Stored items
=-=-=-=-=

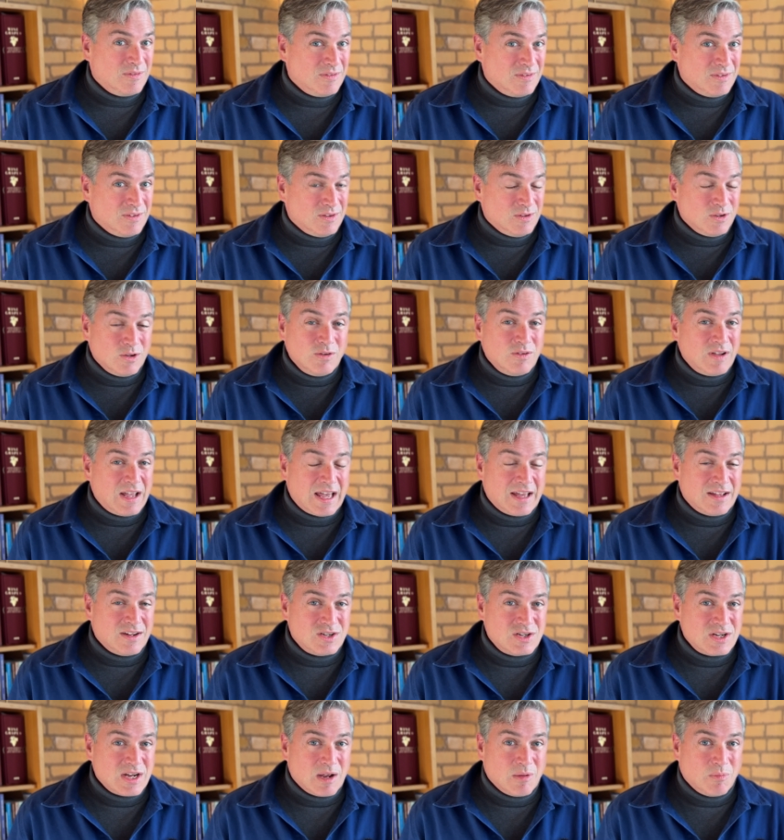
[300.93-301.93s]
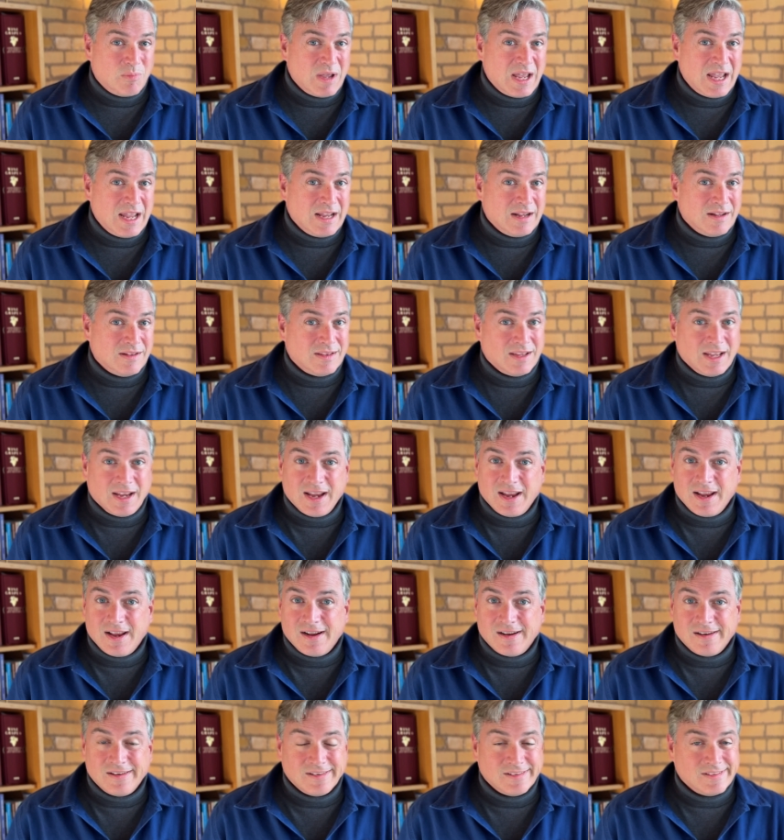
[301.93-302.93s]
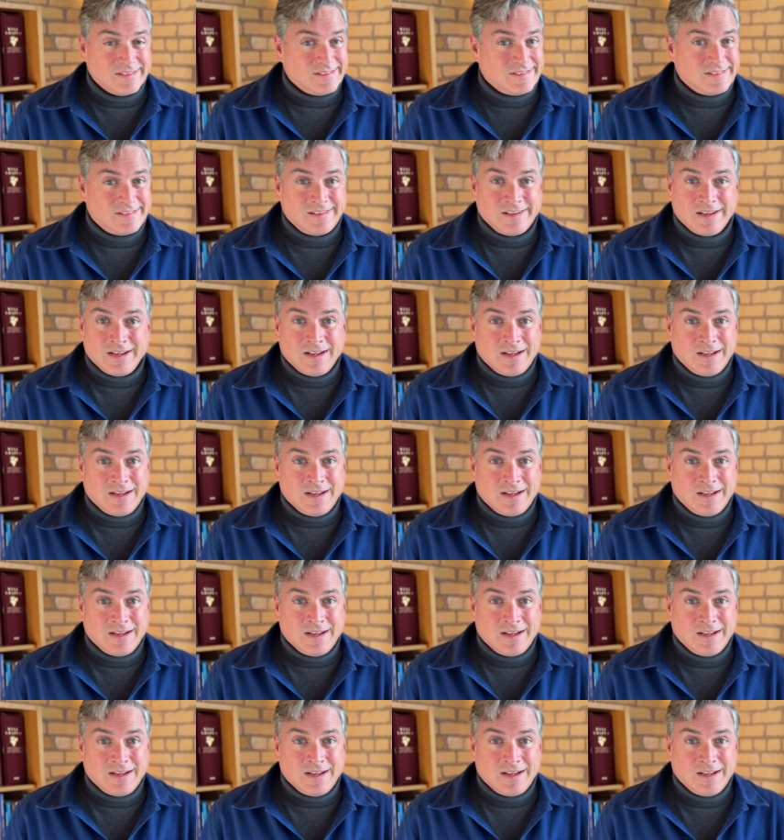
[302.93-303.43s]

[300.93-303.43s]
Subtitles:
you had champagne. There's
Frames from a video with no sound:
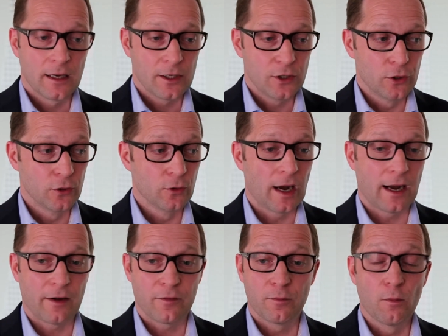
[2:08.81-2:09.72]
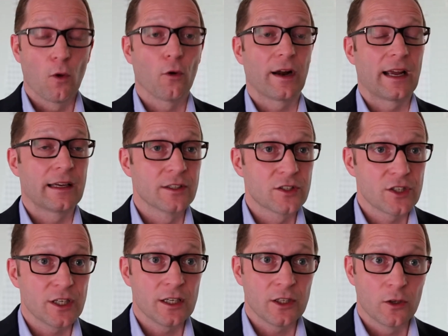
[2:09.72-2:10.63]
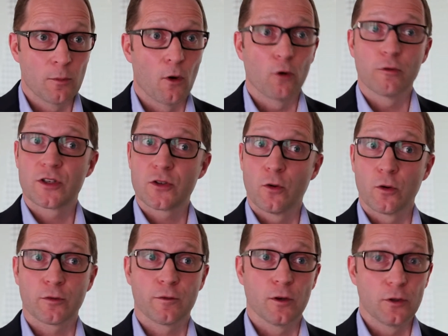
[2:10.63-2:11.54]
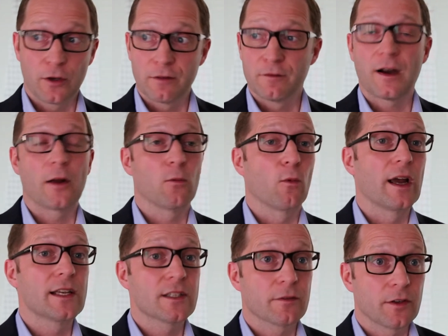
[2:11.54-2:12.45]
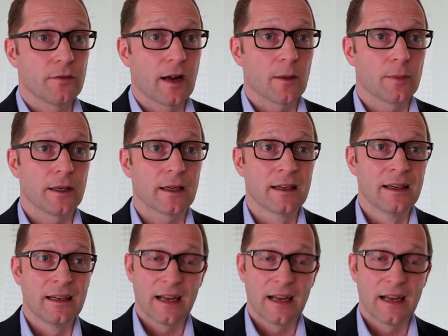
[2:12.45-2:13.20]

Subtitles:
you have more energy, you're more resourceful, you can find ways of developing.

=-=-=-=-=

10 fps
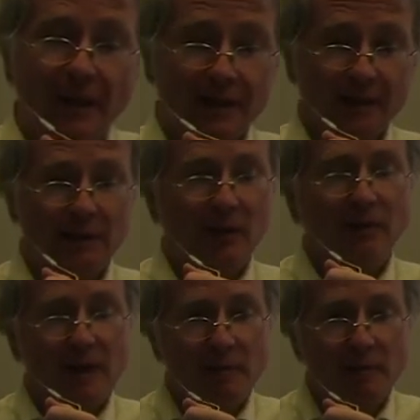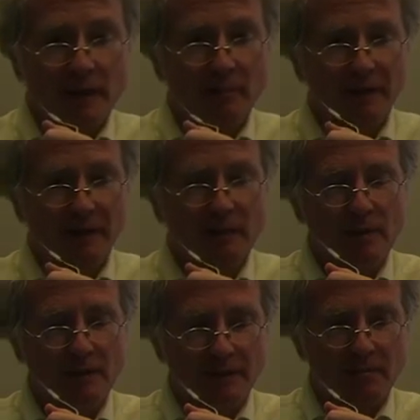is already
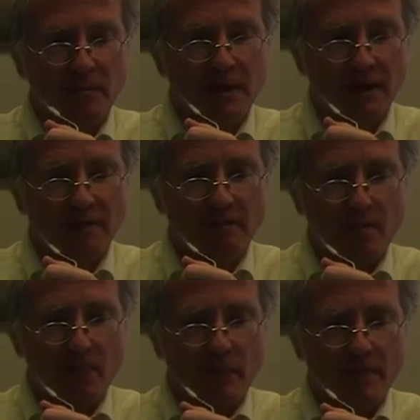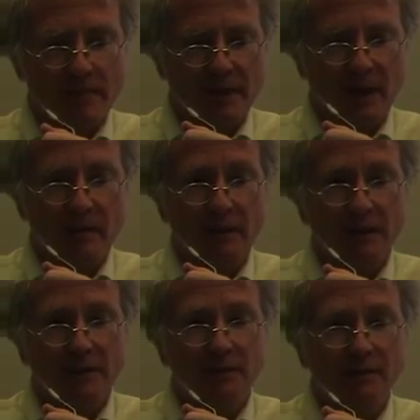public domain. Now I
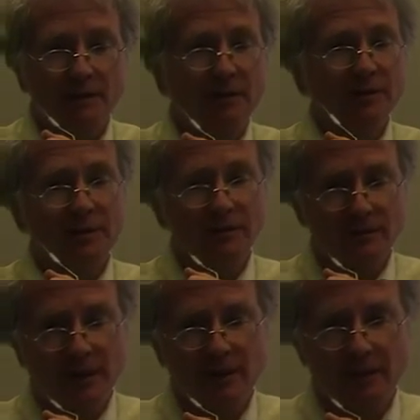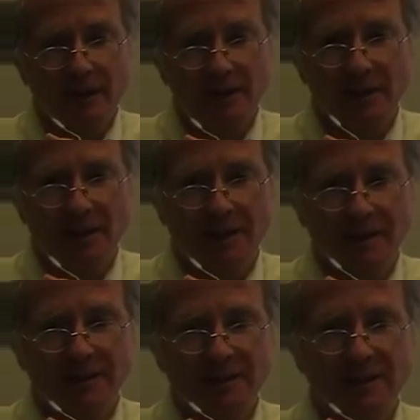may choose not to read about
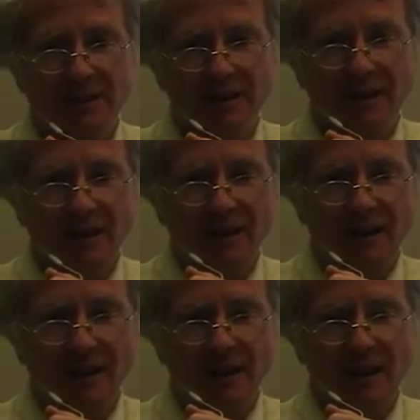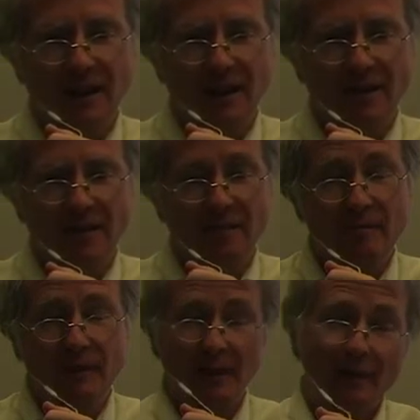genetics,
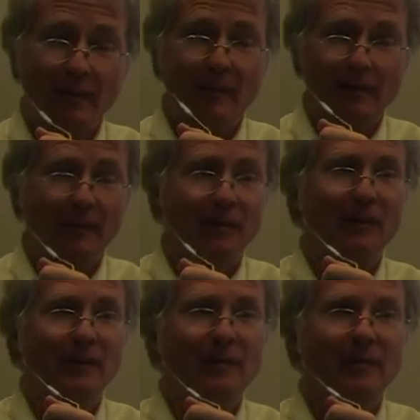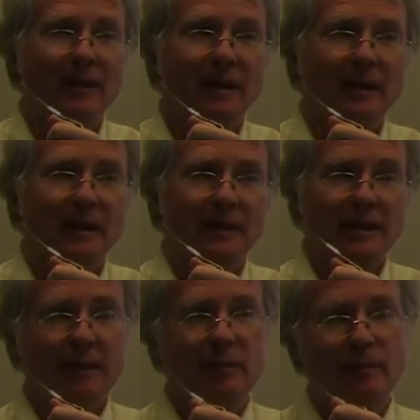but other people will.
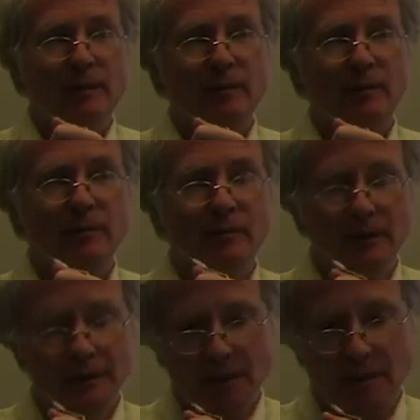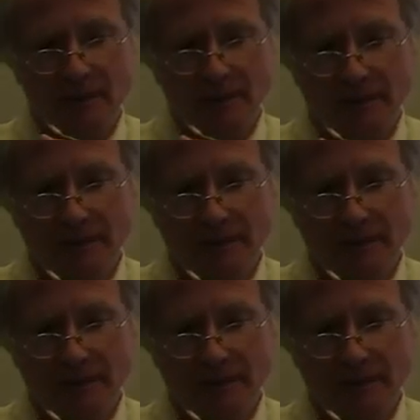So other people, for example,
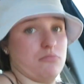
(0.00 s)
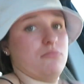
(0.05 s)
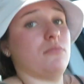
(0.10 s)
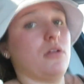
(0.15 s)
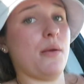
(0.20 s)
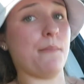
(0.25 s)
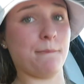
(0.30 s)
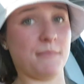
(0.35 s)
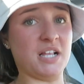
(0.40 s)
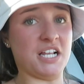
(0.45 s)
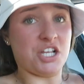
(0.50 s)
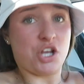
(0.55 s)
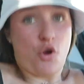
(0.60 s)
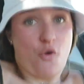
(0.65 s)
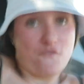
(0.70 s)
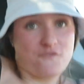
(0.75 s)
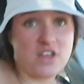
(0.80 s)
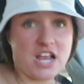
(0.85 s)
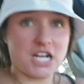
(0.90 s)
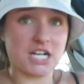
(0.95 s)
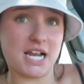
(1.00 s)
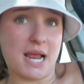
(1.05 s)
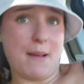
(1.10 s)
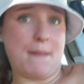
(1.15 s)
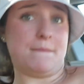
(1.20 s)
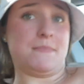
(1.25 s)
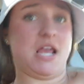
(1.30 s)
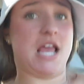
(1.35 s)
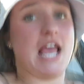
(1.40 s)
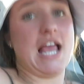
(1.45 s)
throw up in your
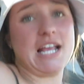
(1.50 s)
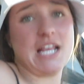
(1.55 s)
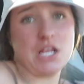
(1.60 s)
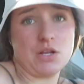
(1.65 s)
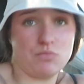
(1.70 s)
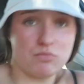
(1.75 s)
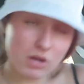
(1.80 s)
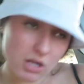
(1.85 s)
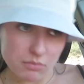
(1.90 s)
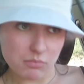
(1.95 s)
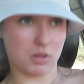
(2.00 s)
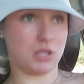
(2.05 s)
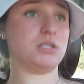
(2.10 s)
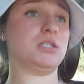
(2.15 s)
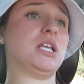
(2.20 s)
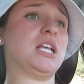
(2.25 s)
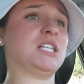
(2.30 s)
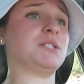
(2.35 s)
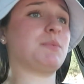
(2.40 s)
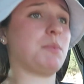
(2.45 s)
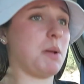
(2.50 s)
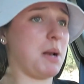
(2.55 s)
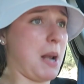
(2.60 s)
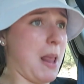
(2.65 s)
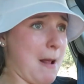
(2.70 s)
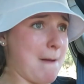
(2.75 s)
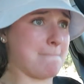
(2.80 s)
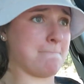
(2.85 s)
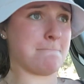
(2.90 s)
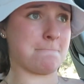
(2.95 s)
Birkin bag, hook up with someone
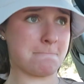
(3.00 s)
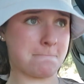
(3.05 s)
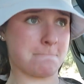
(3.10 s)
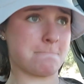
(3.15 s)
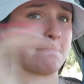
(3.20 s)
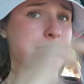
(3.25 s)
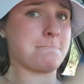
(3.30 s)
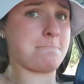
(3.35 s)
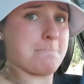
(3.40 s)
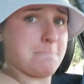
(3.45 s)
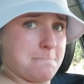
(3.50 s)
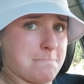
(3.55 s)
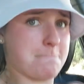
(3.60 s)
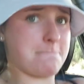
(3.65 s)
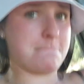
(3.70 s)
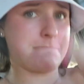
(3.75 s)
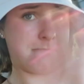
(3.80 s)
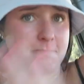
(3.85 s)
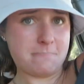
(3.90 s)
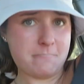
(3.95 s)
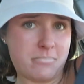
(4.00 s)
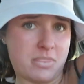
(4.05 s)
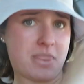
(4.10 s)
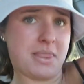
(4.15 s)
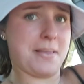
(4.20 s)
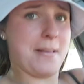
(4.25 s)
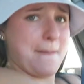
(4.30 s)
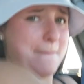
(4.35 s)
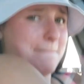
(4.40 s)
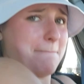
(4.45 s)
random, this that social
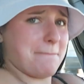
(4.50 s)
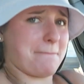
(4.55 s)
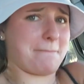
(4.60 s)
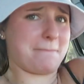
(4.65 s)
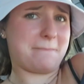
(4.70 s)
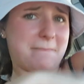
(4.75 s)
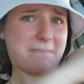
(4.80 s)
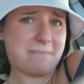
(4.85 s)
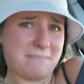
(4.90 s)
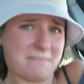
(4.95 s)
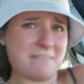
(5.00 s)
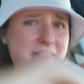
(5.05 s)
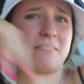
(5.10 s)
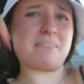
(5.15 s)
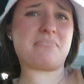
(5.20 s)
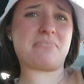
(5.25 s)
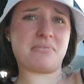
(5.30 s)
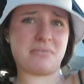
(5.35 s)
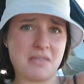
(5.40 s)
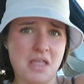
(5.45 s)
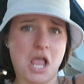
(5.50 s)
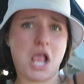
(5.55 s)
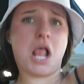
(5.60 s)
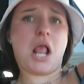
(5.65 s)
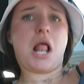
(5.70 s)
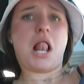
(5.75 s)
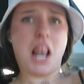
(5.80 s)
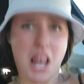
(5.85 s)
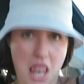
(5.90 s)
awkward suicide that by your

=-=-=-=-=

WHAT IS EXPECTED: Would you restate, exactly and with no pictures, the lines of the entries above from the one containing "[300.93-301.93s]" through the one containing "[2:12.45-2:13.20]"?

OUTPUT:
[300.93-301.93s]
[301.93-302.93s]
[302.93-303.43s]

[300.93-303.43s]
Subtitles:
you had champagne. There's
Frames from a video with no sound:
[2:08.81-2:09.72]
[2:09.72-2:10.63]
[2:10.63-2:11.54]
[2:11.54-2:12.45]
[2:12.45-2:13.20]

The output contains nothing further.